Retype each record below word for word. Leave the pictures out.

Source data
::::

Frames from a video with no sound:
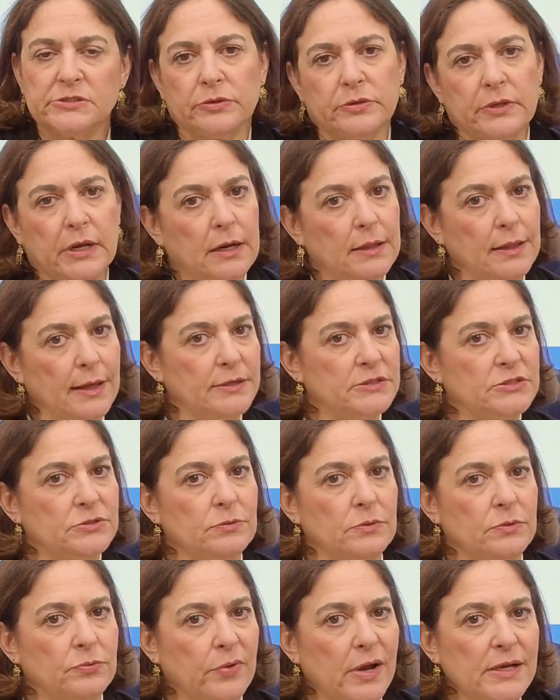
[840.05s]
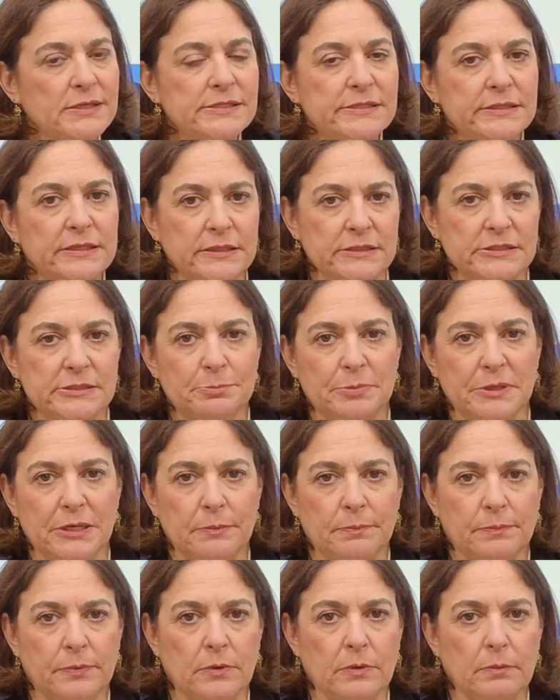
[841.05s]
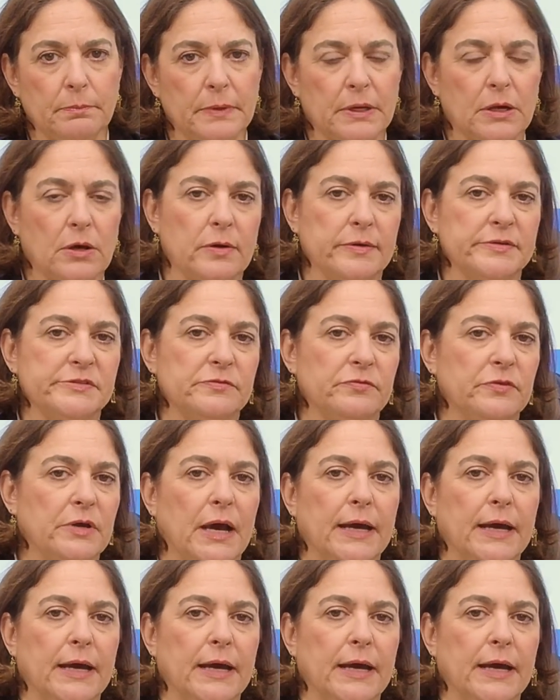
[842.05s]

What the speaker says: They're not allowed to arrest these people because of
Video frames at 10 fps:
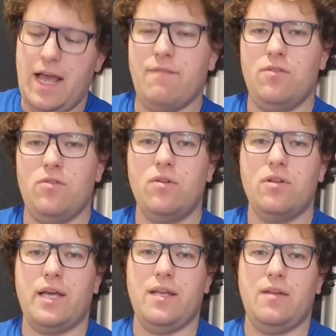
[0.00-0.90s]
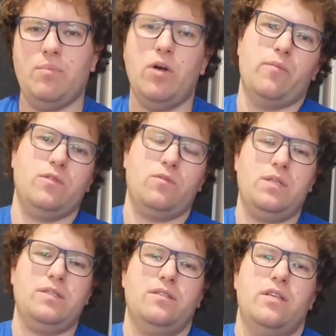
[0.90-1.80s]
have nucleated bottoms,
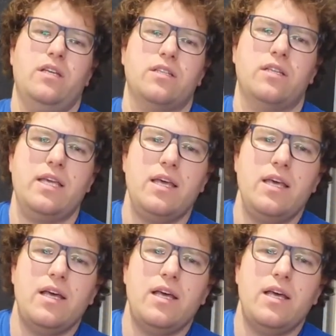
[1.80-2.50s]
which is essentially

::::

- RESPONSE BOX:
Frames from a video with no sound:
[840.05s]
[841.05s]
[842.05s]

What the speaker says: They're not allowed to arrest these people because of
Video frames at 10 fps:
[0.00-0.90s]
[0.90-1.80s]
have nucleated bottoms,
[1.80-2.50s]
which is essentially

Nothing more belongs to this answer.